Of course, the traditionalist system has its minuses. In particular, it demands unconditional submission. Therefore, a community of immigrants from the Caucasus acquires features of “a voluntary ghetto” and its members are less competitive on the national stage.

Professor Pain formulated his main conclusion as follows: “Applicably to Russia the term modernization should rather be used in plural form. They could be implemented only as a variety of modernizations. In the North Caucasus and in Central Russia they will inevitably vary in objectives, content and terms. And there is a heavy chance that these different modernizations will interfere with each other.”

However, the reporter decided to add a spoonful of optimism to his rather pessimistic forecasts. He described a specific genre of inventing traditions or dressing innovations in national cloths, without which no novelty could be fully legitimized. “Everything deemed to be an ancient Japanese tradition in the sphere of business was invented after 1932: it is innovation disguised as tradition… By the way, a majority of reportedly ‘millenniums-old’ English traditions were invented during the Victorian era.”

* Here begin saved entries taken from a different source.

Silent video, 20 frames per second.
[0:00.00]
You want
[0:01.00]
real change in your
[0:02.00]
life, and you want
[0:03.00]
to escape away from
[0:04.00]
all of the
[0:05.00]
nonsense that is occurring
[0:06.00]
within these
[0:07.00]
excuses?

The Russians were not born yesterday as well. Former Nizhni Novgorod Governor Mikhal Prusak was effectively inventing traditions using the myth about the medieval Novgorod Republic to develop the brand and image of his region.

 

Forgetting in-laws

As a result, the region received foreign investments and saw the long awaited consolidation of population. “The problem of national consolidation, I should say, is central in every aspect and not only for modernization as it is crucial for mere survival,” Pain insisted. Unfortunately, the mentioned example is rare if not unique.

“The weakening of the traditional social ties leads to the loss of cultural information. For example, the weakening of kinship ties and practices has resulted in the omission from the practical Russian language of some kinship terms. Who are dever, shurin, zolovka, svoyak, svoyachenitsa? I have conducted an experiment with students: 99% have no idea who they are. As a matter of fact, they are very close relatives, just one step horizontally: wife’s brother, husband’s sister, etc. By the way, vertical kinship terms such as test’, tyoshcha, svekor, svekrov [wife’s father, wife’s mother, etc] are remembered far better albeit with a negative tint,” Pain said.

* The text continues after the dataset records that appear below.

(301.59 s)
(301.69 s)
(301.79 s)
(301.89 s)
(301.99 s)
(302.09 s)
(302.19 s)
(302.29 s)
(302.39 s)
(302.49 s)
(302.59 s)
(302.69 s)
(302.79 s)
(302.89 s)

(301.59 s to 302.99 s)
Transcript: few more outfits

We can see nothing of that kind in Turkic countries, such as Kazakhstan or Azerbaijan among others. In these countries “a nephew of the husband of my wife’s sister (the fifth step of kinship) is a close relative and quite a recognized element of kinship. Therefore, in the Turkic language practice kinship terms are popular and broadly used. “A nephew of the husband of my wife’s sister” is identified by a single word clear for all.

However, according to Professor Pain, a worse evil is “the destruction of traditional social control.” “Not too long ago there were house yards where pensioners playing dominoes still looked out for neighbors and babushkas gathered to discuss moralities of local residents and all this, one way or another, was a sort of mechanism of social control functioning according to the principle: what will Mrs. Grundy say?” With the beginning of the market era this principle vanished almost completely and nothing, even Commandments of the Church, could compensate the loss.

“While the number of people who go to church is growing, the number of those who in fact observe the commandments, respect the laws of God and so on has not changed. According to the conducted research, it has not changed over the past 20 years,” the expert said adding that the same could be said about family norms which are rather disrupted than induced.

Strange as it may seem, “a low level of traditionalism in the society is compensated by a high willingness to pursue innovations.” In urban industrial agglomerations in this country people are ready for changes, risks and innovations at the same level with Belgium and slightly more than people in Bulgaria, Greece, Poland or Portugal. So, what is stopping us?

“According to great Russian authors Gogol, Saltykov-Shchedrin, Platonov and Solzhenitsyn, Russian initiative is anarchic and often immoral,” the scientist said. “Like a red challenge banner, for the past fifteen decades it has been allowing graft to circulate freely and turned the blind eye on other not quite moral aspects of the social life. In Europe, Russia has one of the lowest levels of respect to norms and rules, formal or informal such as religious, family and ethnical rules.

 

Saudi regime in Russian land

In the mind of Azeri and Kazakhs, images of ethnicity emerge instantly at any moment. Meanwhile, native Muscovites who like to shout “Moscow for Muscovites!” know symbols of their city not better than immigrants: their house, their office and a monument as a place to set a meeting with a counterpart.”

Isolation from the roots results in the fact that Russia has the lowest level of mutual horizontal trust compared with 27 European countries. This is nothing short of a national tragedy.

“When 70% of people believe that the others only want to deceive them, when people prefer to live behind triple-armored doors, it will be utopian to expect them to invest money in long-term projects,” Pain said. “Hence, the complexity of the main element of any modernization: no money and no fund to invest money so that the future generations could use it.”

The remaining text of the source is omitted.